WORK REQUIRED: Leaving out the pictures, please reproduce exactly and only the lines from the one that contains "[00:00:01.00]" through the last line below.

RECORD SET:
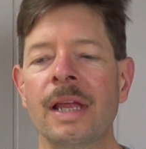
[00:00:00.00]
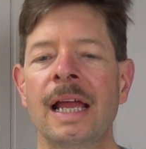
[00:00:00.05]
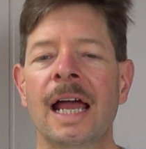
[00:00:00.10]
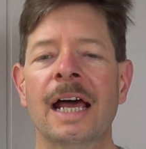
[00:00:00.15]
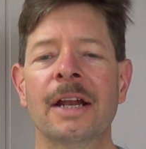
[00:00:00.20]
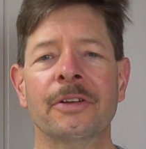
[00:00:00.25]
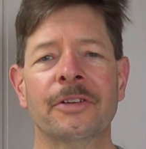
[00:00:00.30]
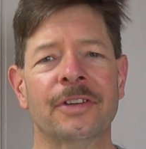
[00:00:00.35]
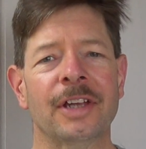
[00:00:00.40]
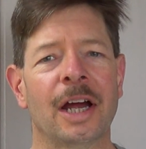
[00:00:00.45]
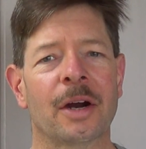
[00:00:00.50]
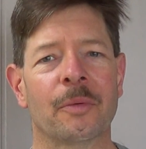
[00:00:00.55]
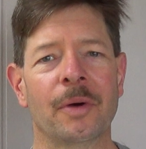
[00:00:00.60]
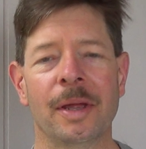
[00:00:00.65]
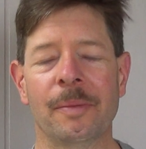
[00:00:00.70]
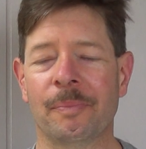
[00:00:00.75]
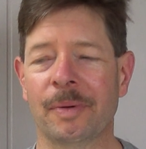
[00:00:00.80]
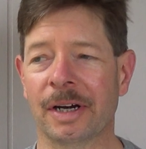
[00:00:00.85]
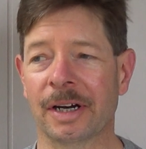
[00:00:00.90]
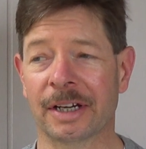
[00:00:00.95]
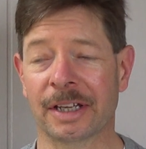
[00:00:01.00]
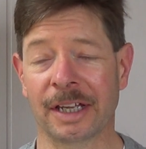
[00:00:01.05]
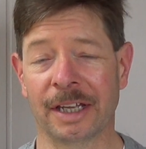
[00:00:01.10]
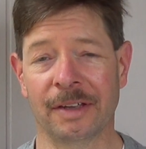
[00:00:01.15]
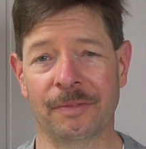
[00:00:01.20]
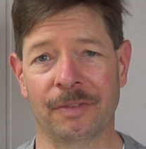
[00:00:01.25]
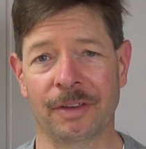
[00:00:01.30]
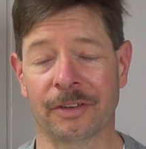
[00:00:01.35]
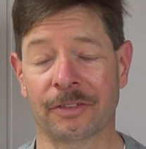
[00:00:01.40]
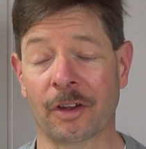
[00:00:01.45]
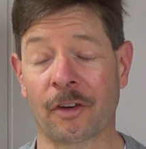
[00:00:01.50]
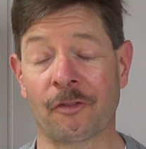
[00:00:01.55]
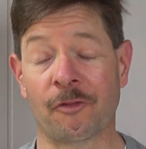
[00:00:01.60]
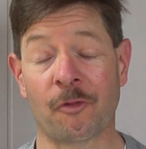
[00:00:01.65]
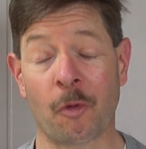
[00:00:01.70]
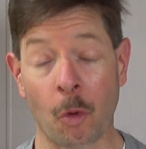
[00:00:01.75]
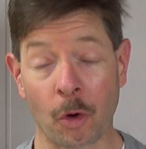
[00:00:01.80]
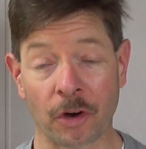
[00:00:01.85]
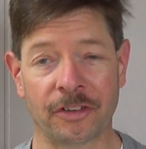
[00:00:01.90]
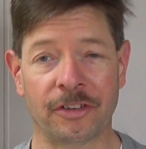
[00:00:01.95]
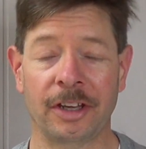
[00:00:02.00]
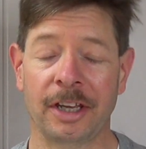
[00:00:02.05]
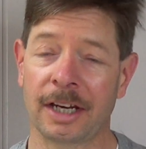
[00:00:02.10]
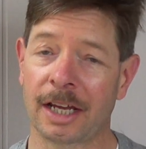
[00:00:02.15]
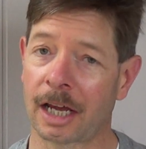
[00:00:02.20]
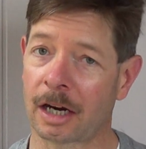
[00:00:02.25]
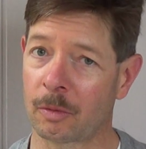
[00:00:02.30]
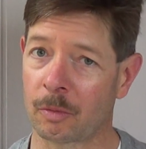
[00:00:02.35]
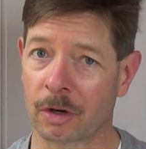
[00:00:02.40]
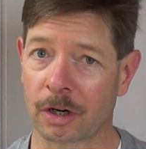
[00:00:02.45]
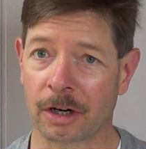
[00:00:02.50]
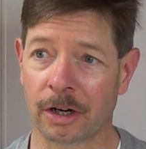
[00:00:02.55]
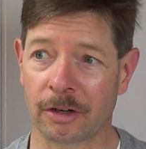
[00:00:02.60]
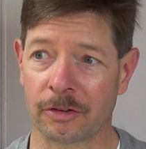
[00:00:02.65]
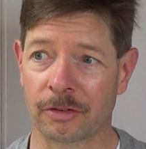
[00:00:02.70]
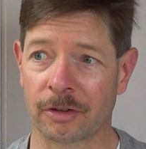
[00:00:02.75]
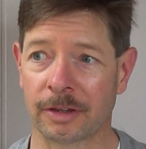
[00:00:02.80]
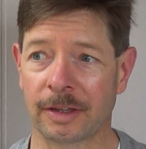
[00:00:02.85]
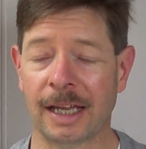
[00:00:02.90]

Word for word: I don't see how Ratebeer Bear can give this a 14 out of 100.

PROBLEM SOLUTION:
[00:00:01.00]
[00:00:01.05]
[00:00:01.10]
[00:00:01.15]
[00:00:01.20]
[00:00:01.25]
[00:00:01.30]
[00:00:01.35]
[00:00:01.40]
[00:00:01.45]
[00:00:01.50]
[00:00:01.55]
[00:00:01.60]
[00:00:01.65]
[00:00:01.70]
[00:00:01.75]
[00:00:01.80]
[00:00:01.85]
[00:00:01.90]
[00:00:01.95]
[00:00:02.00]
[00:00:02.05]
[00:00:02.10]
[00:00:02.15]
[00:00:02.20]
[00:00:02.25]
[00:00:02.30]
[00:00:02.35]
[00:00:02.40]
[00:00:02.45]
[00:00:02.50]
[00:00:02.55]
[00:00:02.60]
[00:00:02.65]
[00:00:02.70]
[00:00:02.75]
[00:00:02.80]
[00:00:02.85]
[00:00:02.90]

Word for word: I don't see how Ratebeer Bear can give this a 14 out of 100.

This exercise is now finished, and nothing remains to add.